Training Loop¶

class dipm.training.configs.TrainingLoopConfig(*, num_epochs: Annotated[int, Gt(gt=0)], num_gradient_accumulation_steps: Annotated[int, Gt(gt=0)] = 1, ema_decay: Annotated[float, Ge(ge=0.0), Le(le=1.0)] = 0.99, use_ema_params_for_eval: bool = True, run_eval_at_start: bool = True, log_interval: Annotated[int, FieldInfo(annotation=NoneType, required=True, metadata=[Gt(gt=0)])] | None = None)¶

Pydantic config holding all settings related to the TrainingLoop class.

Use valid_num_to_load instead of eval_num_graphs.

num_epochs¶

Number of epoch to run.

Type:: int

num_gradient_accumulation_steps¶

Number of gradient steps to accumulate before taking an optimizer step. Default is 1.

Type:: int

ema_decay¶

The EMA decay rate, by default set to 0.99.

Type:: float

use_ema_params_for_eval¶

Whether to use the EMA parameters for evaluation, set to True by default.

Type:: bool

run_eval_at_start¶

Whether to run an evaluation on the validation set before we start the first epoch. By default, it is set to True.

Type:: bool

log_interval¶

Number of steps to log the metrics. Default is None, which means logging once per epoch.

Type:: int | None

__init__(**data: Any) → None¶

Create a new model by parsing and validating input data from keyword arguments.

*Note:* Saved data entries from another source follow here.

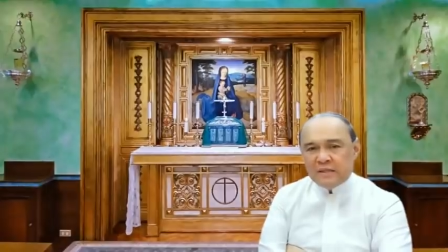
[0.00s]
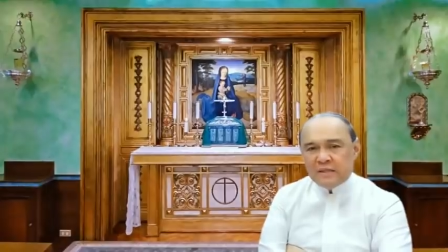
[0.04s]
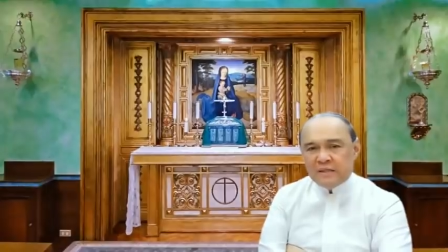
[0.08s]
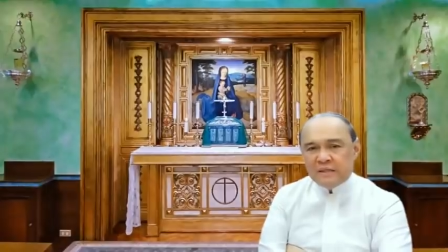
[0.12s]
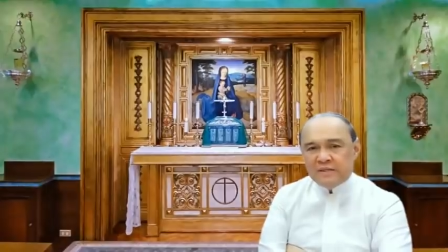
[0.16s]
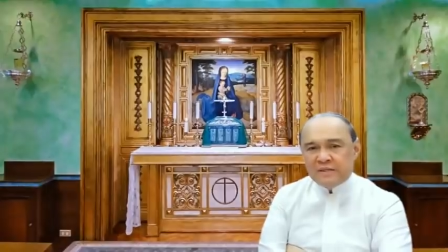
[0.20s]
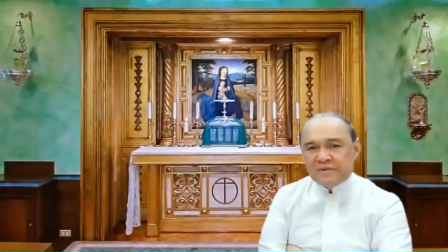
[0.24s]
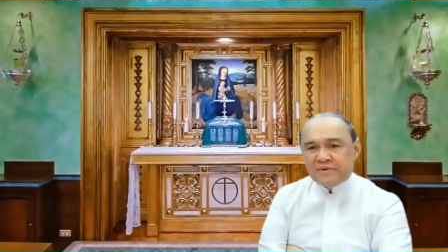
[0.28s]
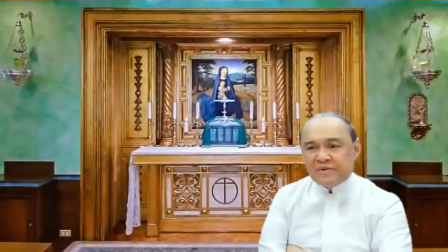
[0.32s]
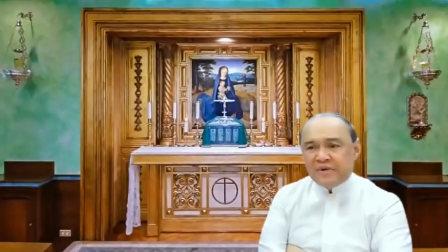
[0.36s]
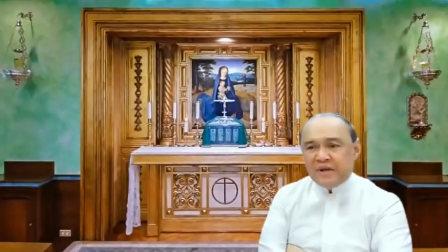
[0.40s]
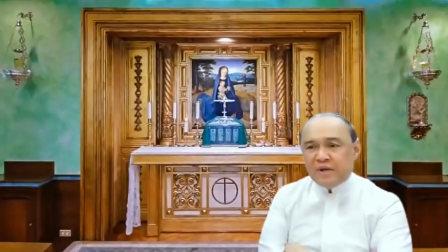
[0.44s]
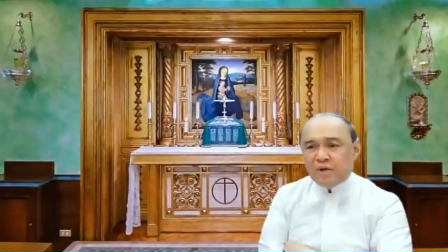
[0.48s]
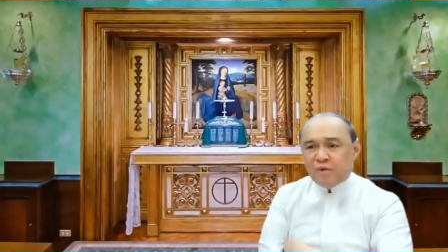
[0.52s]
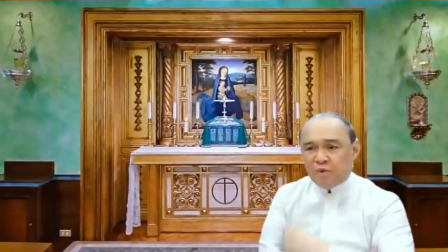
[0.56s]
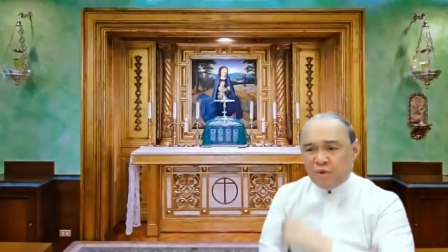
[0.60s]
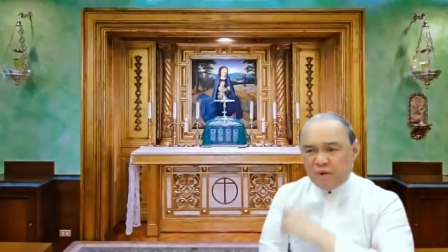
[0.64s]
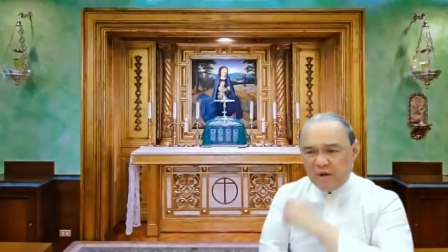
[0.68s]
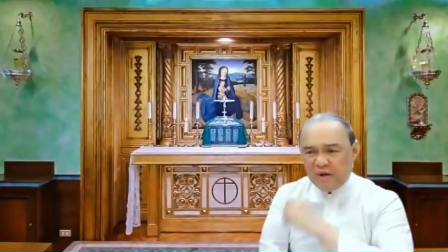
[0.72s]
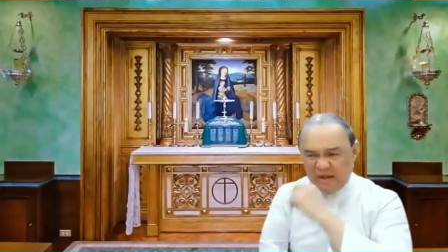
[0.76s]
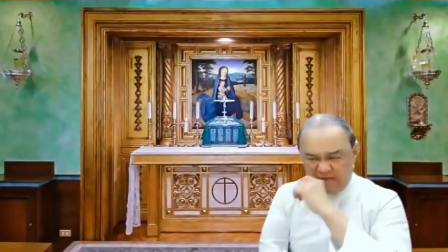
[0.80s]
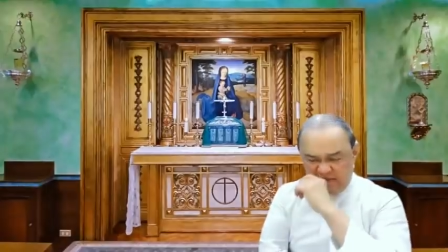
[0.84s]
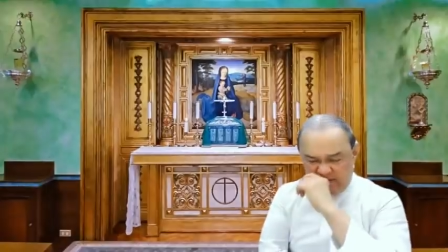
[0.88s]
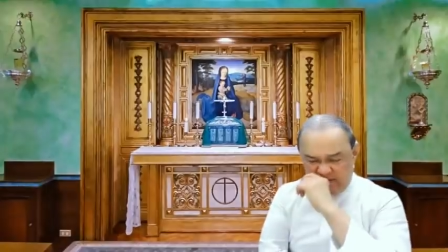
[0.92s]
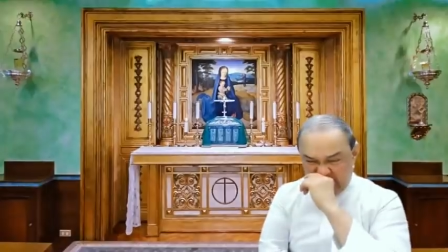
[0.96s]
the Greek
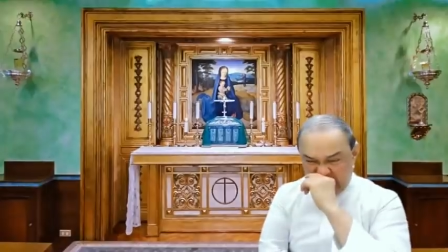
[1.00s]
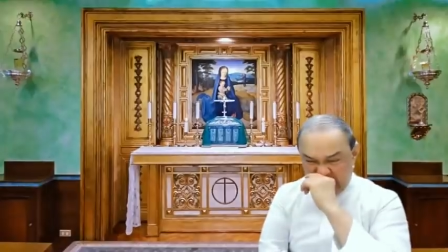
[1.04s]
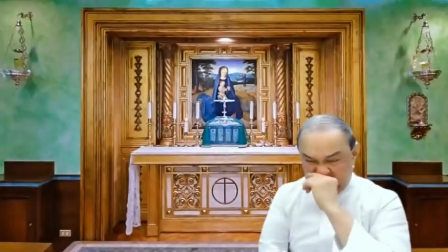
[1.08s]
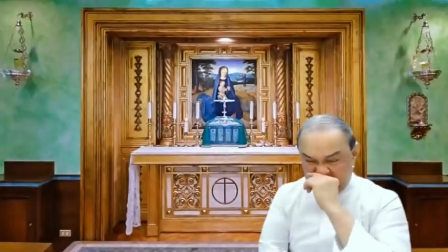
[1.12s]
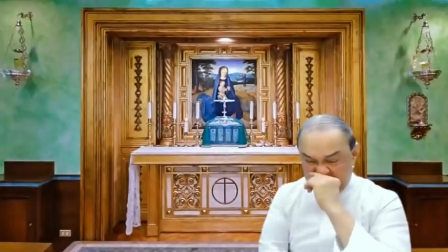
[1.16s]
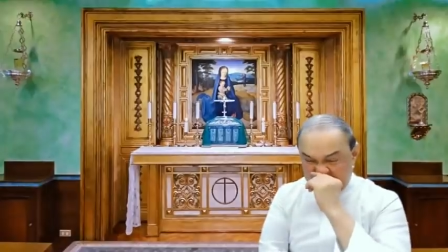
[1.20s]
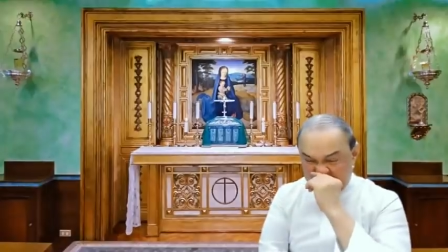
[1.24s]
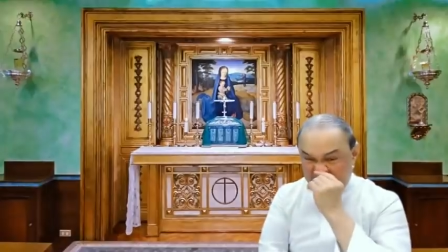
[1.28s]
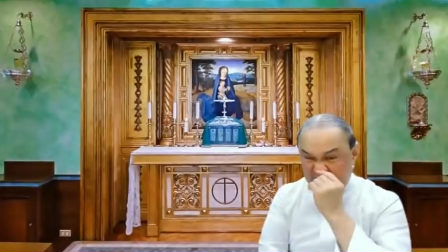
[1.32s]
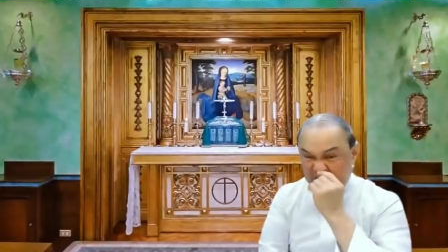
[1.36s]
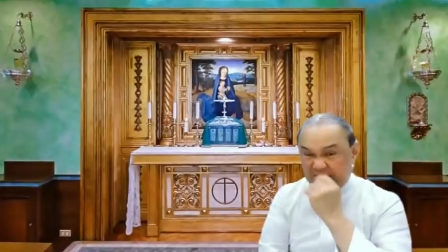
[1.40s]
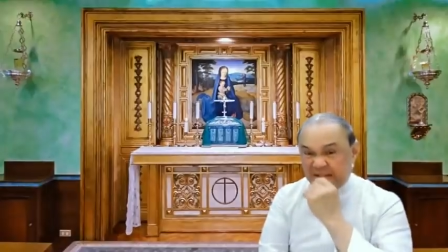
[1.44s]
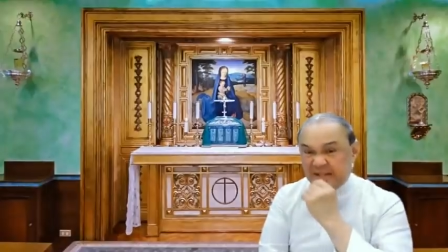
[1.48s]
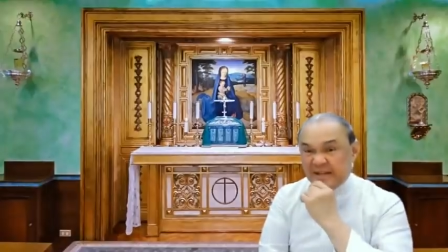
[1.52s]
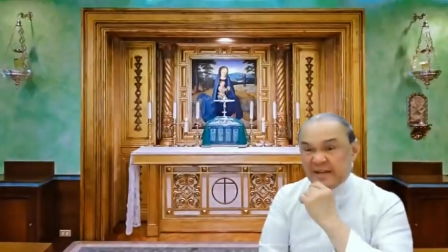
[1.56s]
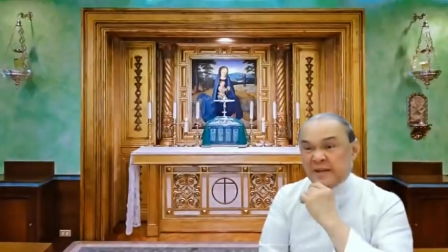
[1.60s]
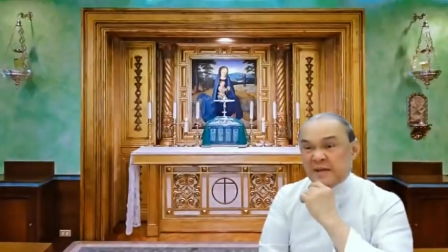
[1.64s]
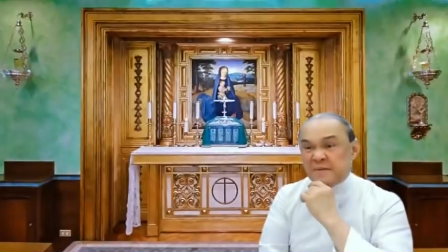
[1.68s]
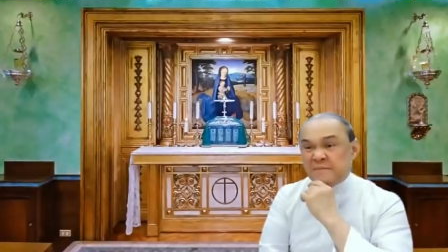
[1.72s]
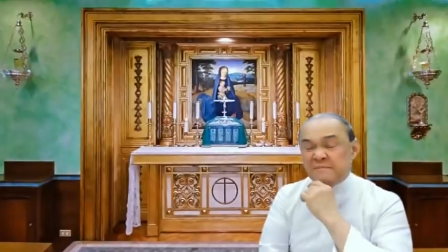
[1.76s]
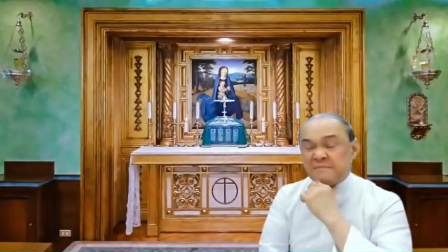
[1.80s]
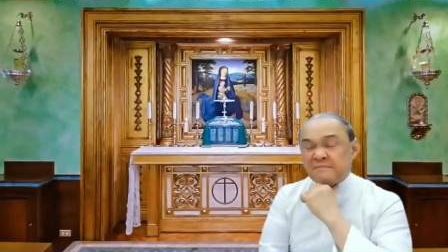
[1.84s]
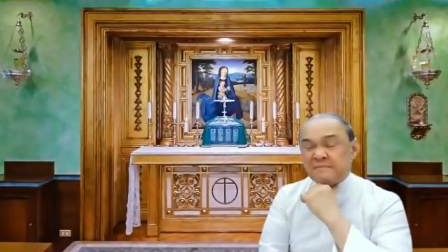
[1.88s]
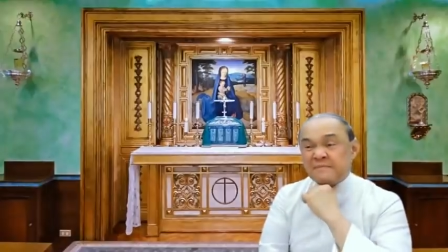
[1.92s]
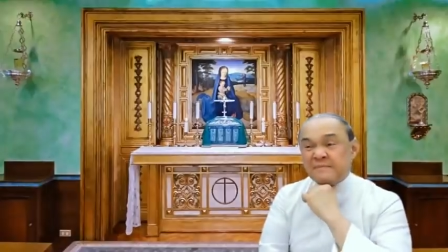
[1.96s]
word for it at that
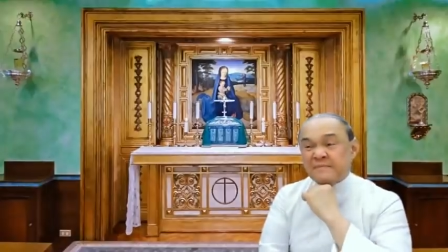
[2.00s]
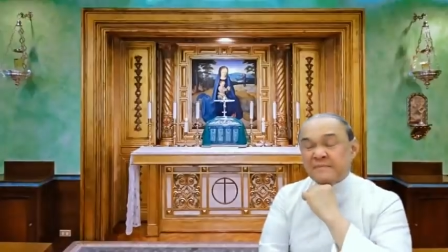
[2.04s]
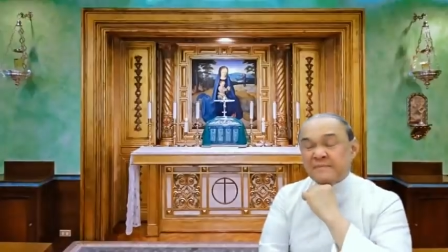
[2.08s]
time,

Raises [ValidationError][pydantic_core.ValidationError] if the input data cannot be validated to form a valid model.

self is explicitly positional-only to allow self as a field name.

class dipm.training.training_loop.TrainingLoop(train_dataset: GraphDataset | PrefetchIterator, validation_dataset: GraphDataset | PrefetchIterator, force_field: ForceFieldPredictor, loss: Loss, optimizer: GradientTransformation, config: TrainingLoopConfig, io_handler: TrainingIOHandler | None = None, should_parallelize: bool = False)¶

Training loop class.

It implements only the loop based on its inputs but does not construct any auxiliary objects within it. For example, the model, dataset, and optimizer must be passed to this function from the outside.

training_state¶: The training state.

best_model¶

The current state of the force field model with the best parameters so far.

Type:: ForceFieldPredictor

__init__(train_dataset: GraphDataset | PrefetchIterator, validation_dataset: GraphDataset | PrefetchIterator, force_field: ForceFieldPredictor, loss: Loss, optimizer: GradientTransformation, config: TrainingLoopConfig, io_handler: TrainingIOHandler | None = None, should_parallelize: bool = False) → None¶

Constructor.

Parameters:

train_dataset – The training dataset as either a GraphDataset or a PrefetchIterator.
validation_dataset – The validation dataset as either a GraphDataset or a PrefetchIterator.
force_field – The force field model holding at least the initial parameters and a dataset info object.
loss – The loss, which it is derived from the Loss base class.
optimizer – The optimizer (based on optax).
config – The training loop pydantic config.
io_handler – The IO handler which handles checkpointing and (specialized) logging. This is an optional argument. The default is None, which means that a default IO handler will be set up which does not include checkpointing but some very basic metrics logging.
should_parallelize – Whether to parallelize (using data parallelization) across multiple devices. The default is False.

run(rngs: Rngs | None = None) → None¶

Runs the training loop.

The final training state can be accessed via its member variable.

Parameters:: rngs – The random number generators for training. Only used if the model contains dropout or other stochastic layers. Default to nnx.Rngs(42).

test(test_dataset: GraphDataset | PrefetchIterator) → None¶

Run the evaluation on the test dataset with the best parameters seen so far.

Parameters:: test_dataset – The test dataset as either a GraphDataset or a PrefetchIterator.